I too use that combo.

What speed/vsel do you usually run at?

I usually use 1300/71, but I'm curious where the limit is... I know for sure my phone is unusably slow when I set it to clocks above around 1400


----------



## aceoyame (Jun 23, 2011)

Well I must say quickclock advance was definately worth the money for me.

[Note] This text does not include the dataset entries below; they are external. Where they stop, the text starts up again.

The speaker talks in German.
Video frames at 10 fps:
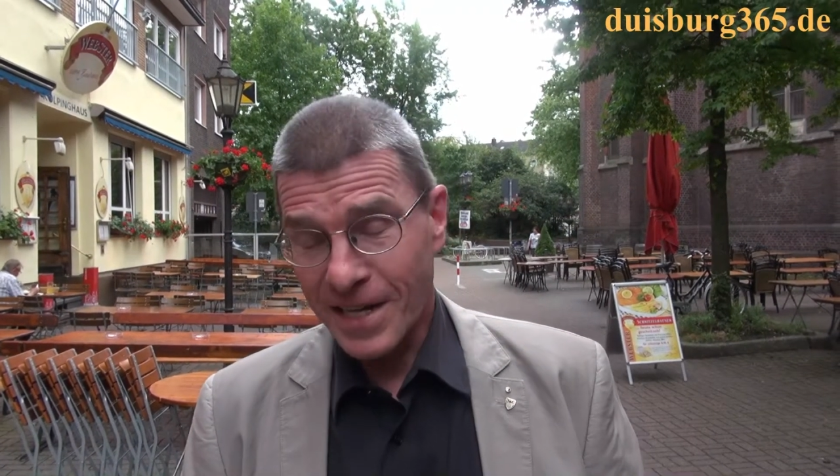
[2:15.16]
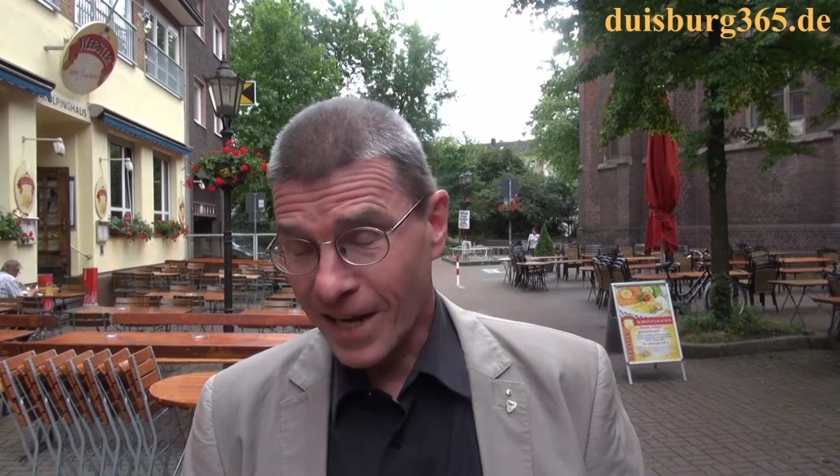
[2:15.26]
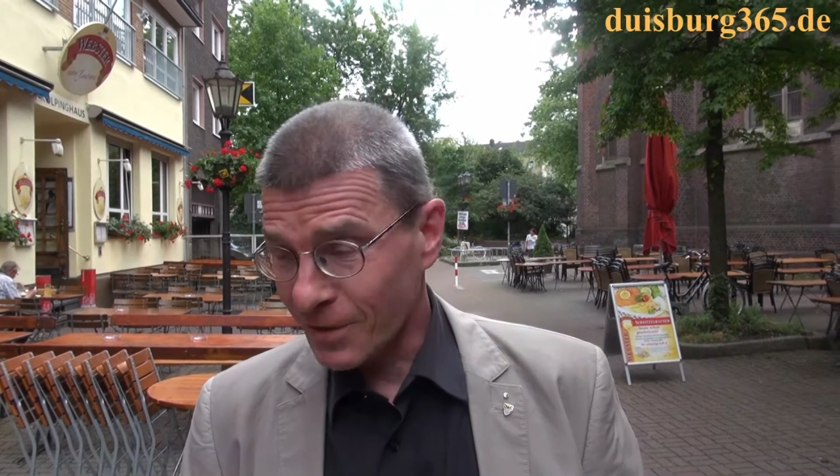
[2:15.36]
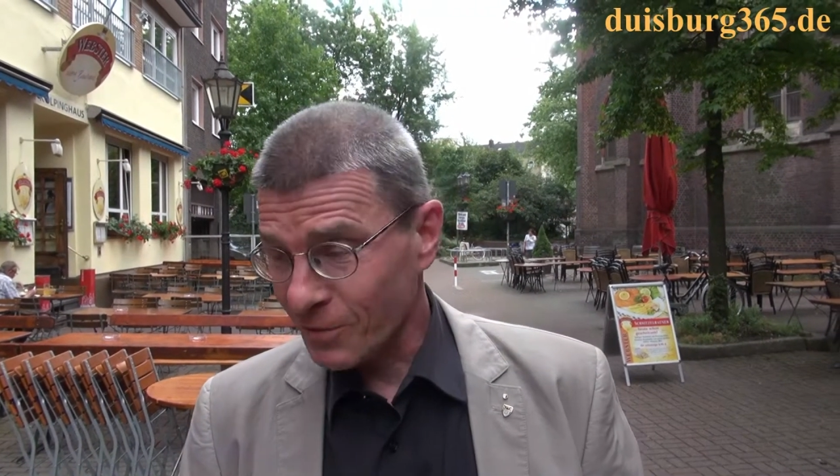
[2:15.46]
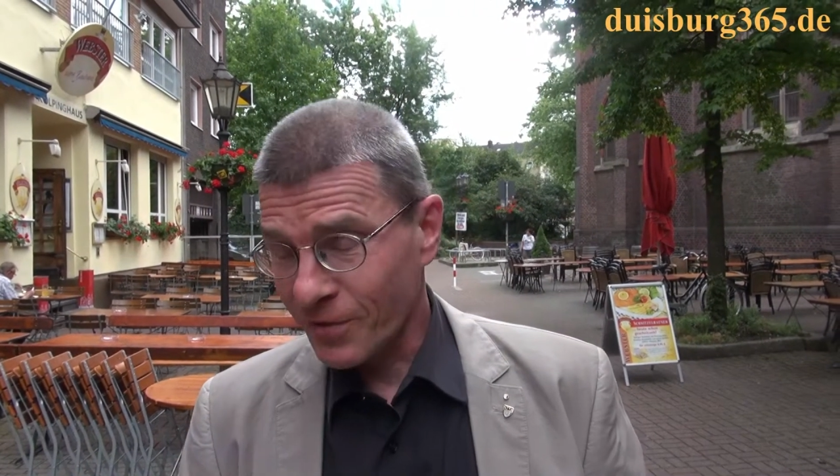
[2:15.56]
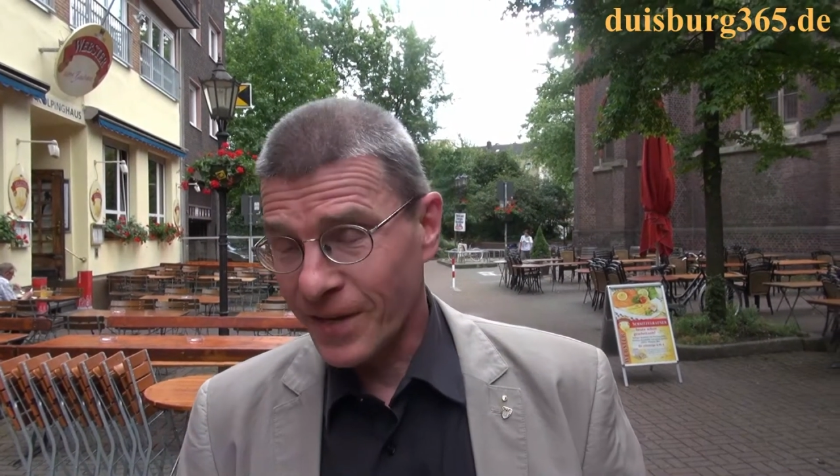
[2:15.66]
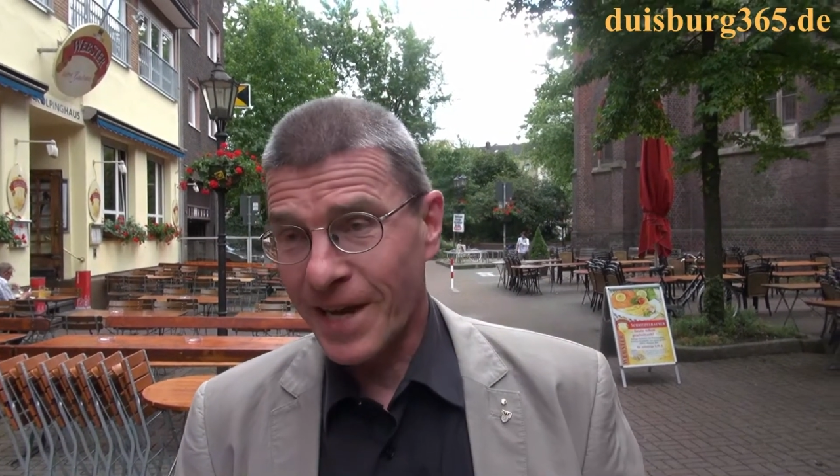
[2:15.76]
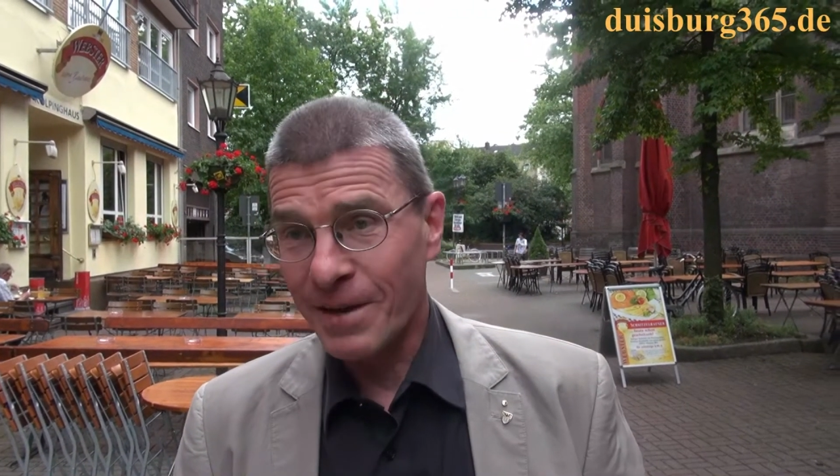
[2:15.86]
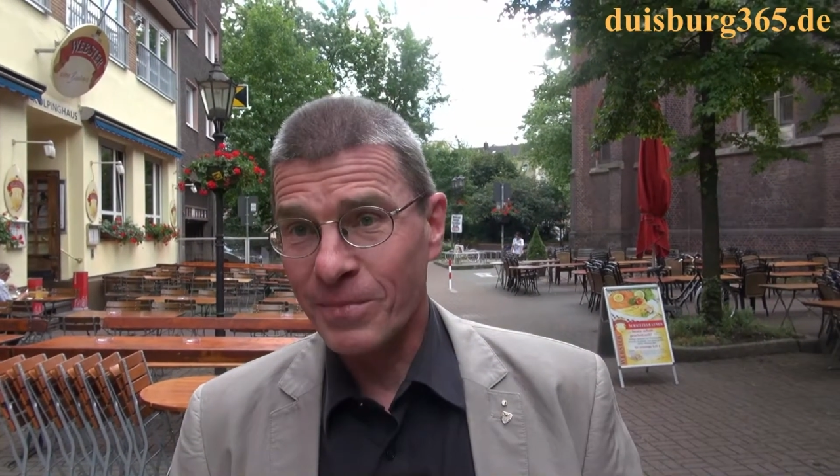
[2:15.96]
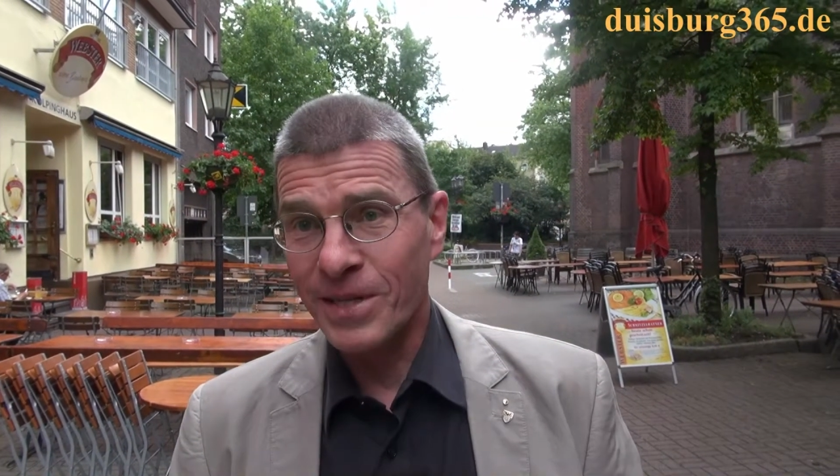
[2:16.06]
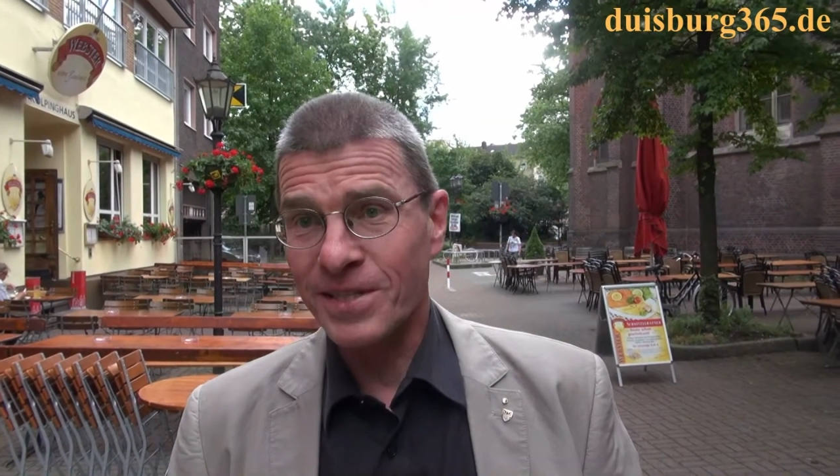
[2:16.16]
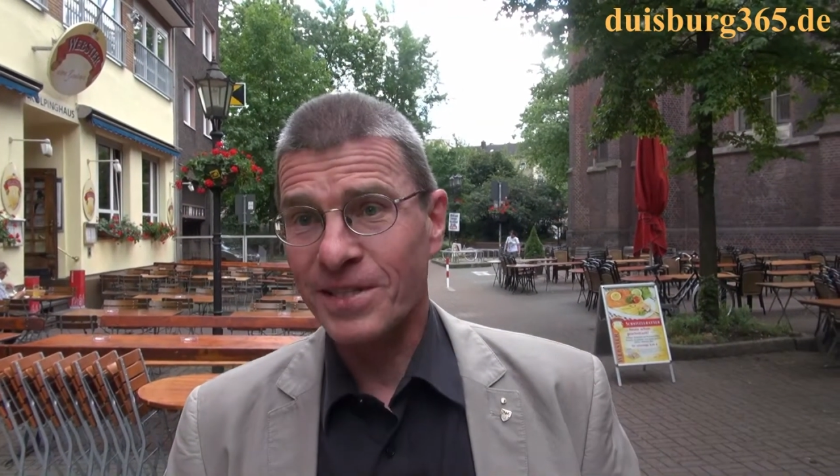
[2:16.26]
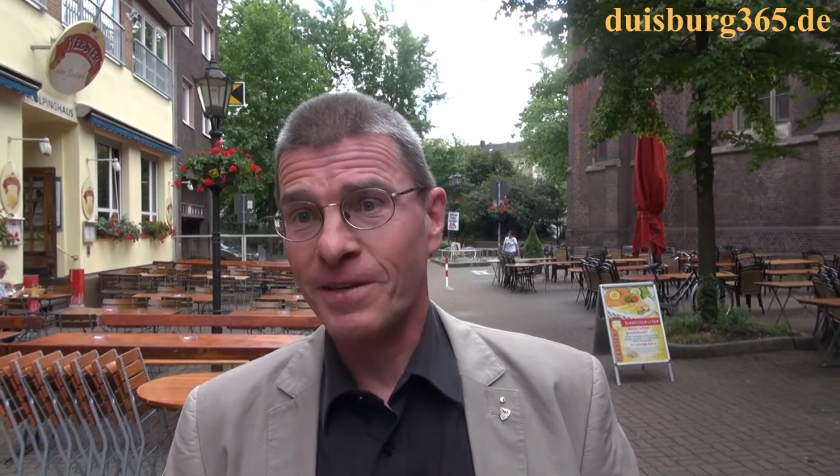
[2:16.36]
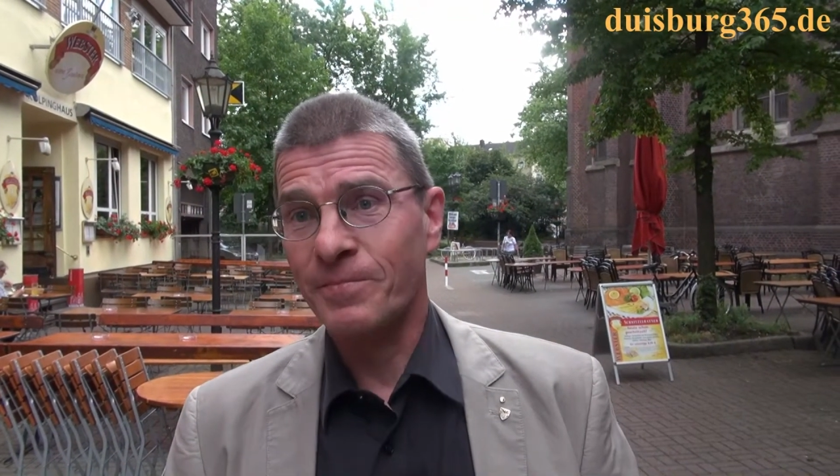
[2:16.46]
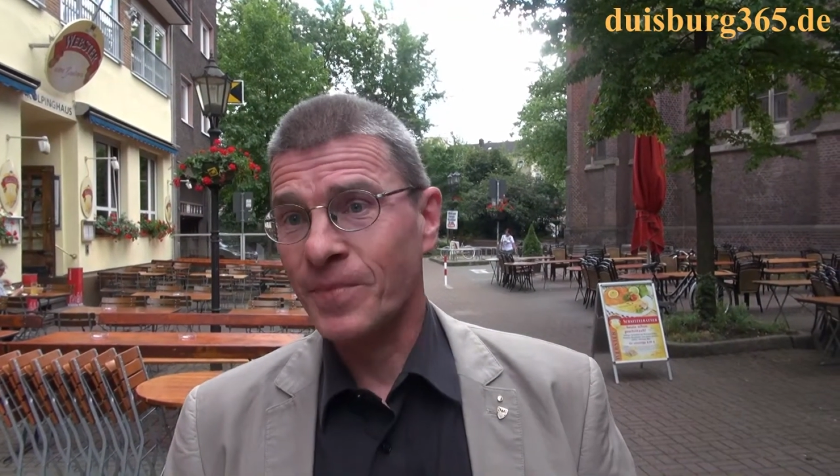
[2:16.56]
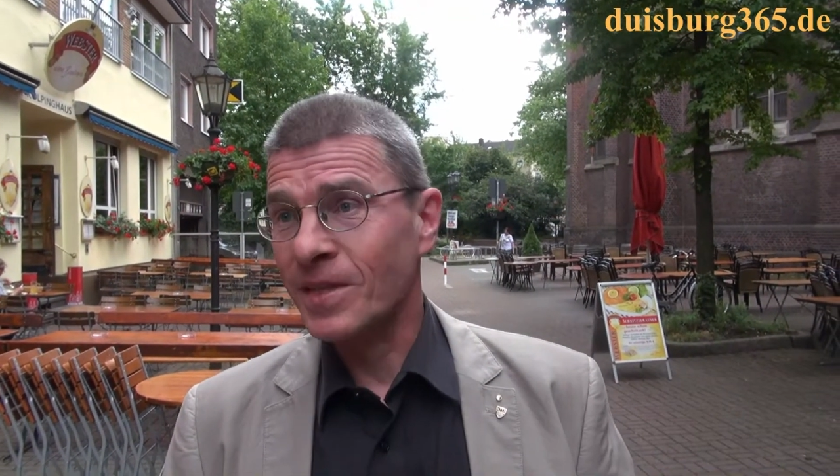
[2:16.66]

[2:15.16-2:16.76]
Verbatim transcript: Kanu-WM ist ähm,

I always had issues with Jrummy's android overclock in 2.2 and it didn't even have working modules in 2.3. I downloaded that, let it find voltages for me and set a max of 1.385 ghz and I have the fastest D2G on the planet atm with my barebones lol... I actually had 2nd fastest on antutu... But to be fair I was using a class 2 SD card, the guy with the fastest had what would be considered class 18....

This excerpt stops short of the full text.